Problem:
Exactly as written, return every line of the data below apart from the pictures.

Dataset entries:
-*-

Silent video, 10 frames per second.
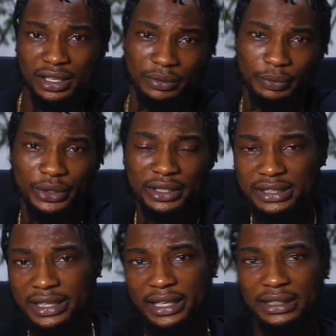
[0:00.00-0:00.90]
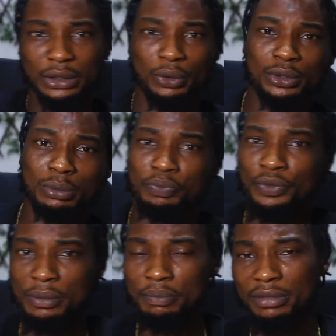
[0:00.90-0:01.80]
You understand? You want to
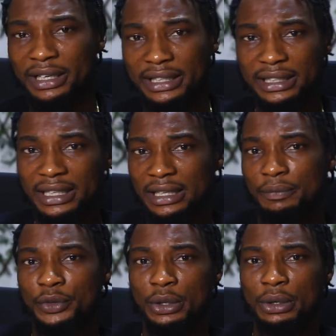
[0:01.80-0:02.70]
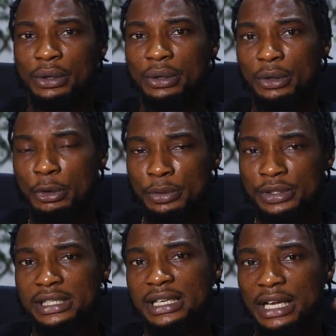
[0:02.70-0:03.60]
link your
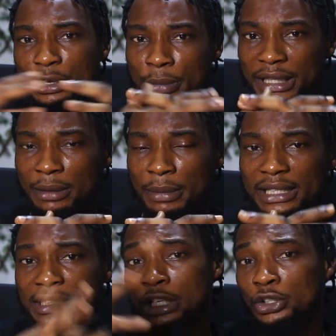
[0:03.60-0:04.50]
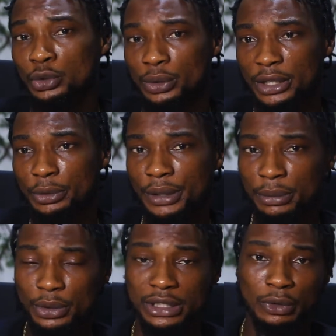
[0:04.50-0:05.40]
OpenSea and your MetaMask so that you'll be
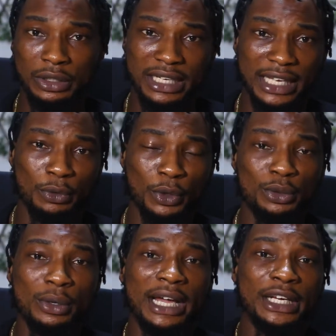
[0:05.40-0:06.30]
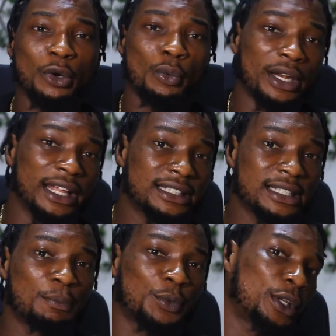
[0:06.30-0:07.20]
able. It's like you want to carry your wallet
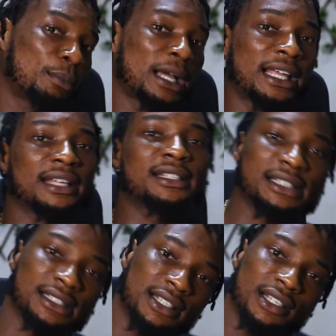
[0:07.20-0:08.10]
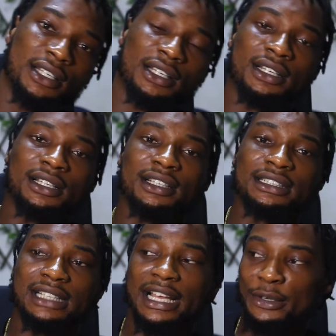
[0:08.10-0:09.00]
to the market.
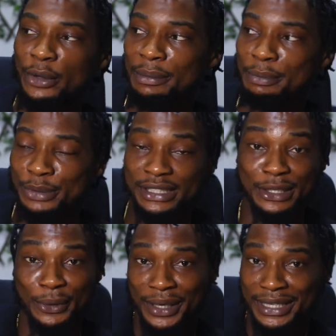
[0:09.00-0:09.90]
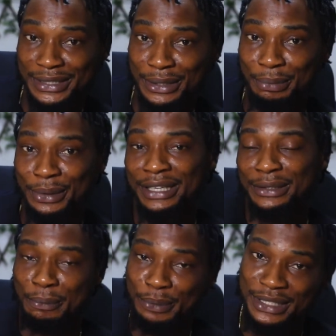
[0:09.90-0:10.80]
It's like you're putting your wallet in your pocket or
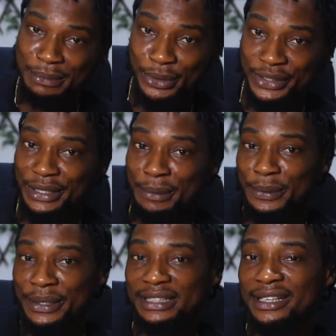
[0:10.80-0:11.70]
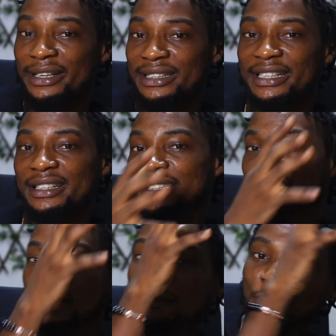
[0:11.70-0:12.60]
putting money in your pocket and you're taking it
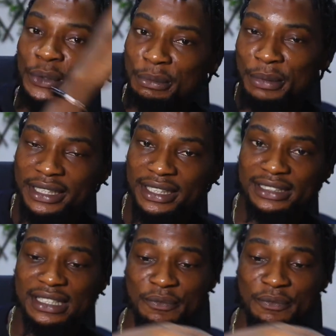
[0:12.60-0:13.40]
to the market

-*-

Response to the task:
Silent video, 10 frames per second.
[0:00.00-0:00.90]
[0:00.90-0:01.80]
You understand? You want to
[0:01.80-0:02.70]
[0:02.70-0:03.60]
link your
[0:03.60-0:04.50]
[0:04.50-0:05.40]
OpenSea and your MetaMask so that you'll be
[0:05.40-0:06.30]
[0:06.30-0:07.20]
able. It's like you want to carry your wallet
[0:07.20-0:08.10]
[0:08.10-0:09.00]
to the market.
[0:09.00-0:09.90]
[0:09.90-0:10.80]
It's like you're putting your wallet in your pocket or
[0:10.80-0:11.70]
[0:11.70-0:12.60]
putting money in your pocket and you're taking it
[0:12.60-0:13.40]
to the market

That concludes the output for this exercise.